Static casting to/from void* of another pointer is the same as reinterpret_casting.
Using a pointer to a non-float as a pointer to a float can be UB, including things as innocuous as comparing one pointer value to another.
A hardware reason behind this is that on some platforms, floats have mandatory alignment, and == on two float* may assume that they are pointing to aligned values. On at least one platform, both char* and void* take up more memory than a float* because there is no byte-addressing on the platform; byte addressing is emulated by storing an additional "offset" and doing bitmasking operations under the hood.

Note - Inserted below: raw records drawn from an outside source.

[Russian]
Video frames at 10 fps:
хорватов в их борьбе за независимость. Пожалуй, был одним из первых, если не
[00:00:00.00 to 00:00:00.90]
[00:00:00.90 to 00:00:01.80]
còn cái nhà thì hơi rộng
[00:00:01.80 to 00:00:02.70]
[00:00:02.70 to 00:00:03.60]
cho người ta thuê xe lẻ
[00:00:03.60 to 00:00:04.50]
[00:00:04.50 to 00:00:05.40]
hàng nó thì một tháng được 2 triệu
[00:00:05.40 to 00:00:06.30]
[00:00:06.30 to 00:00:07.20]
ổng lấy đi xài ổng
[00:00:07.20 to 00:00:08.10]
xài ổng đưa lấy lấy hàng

On other platforms, different address spaces entirely are used for different types of pointers. One I'm aware of has function and value address spaces being distinct.
The standard, mindful of such quirks and in order to permit certain optimizations, does not fully define what happens when you use incorrectly typed pointers. Implementations are free to document that they behave like a flat memory model that you might expect but are not mandated to.
I cannot remember if this is implementation defined (which means they must document if it is defined or UB) or just UB here (which means compilers are free to define its behavior, but do not have to).
For types that where the T* is fully valid and proper (ie, there is actually an object of type T there, we just had a pointer to void* or char* to it, or somesuch), then static_cast<T*>(static_cast<void*>(addy)) == reinterpret_cast<T*>(addy) in every case.
Aliasing issues -- having pointers to the wrong type -- are very tricky.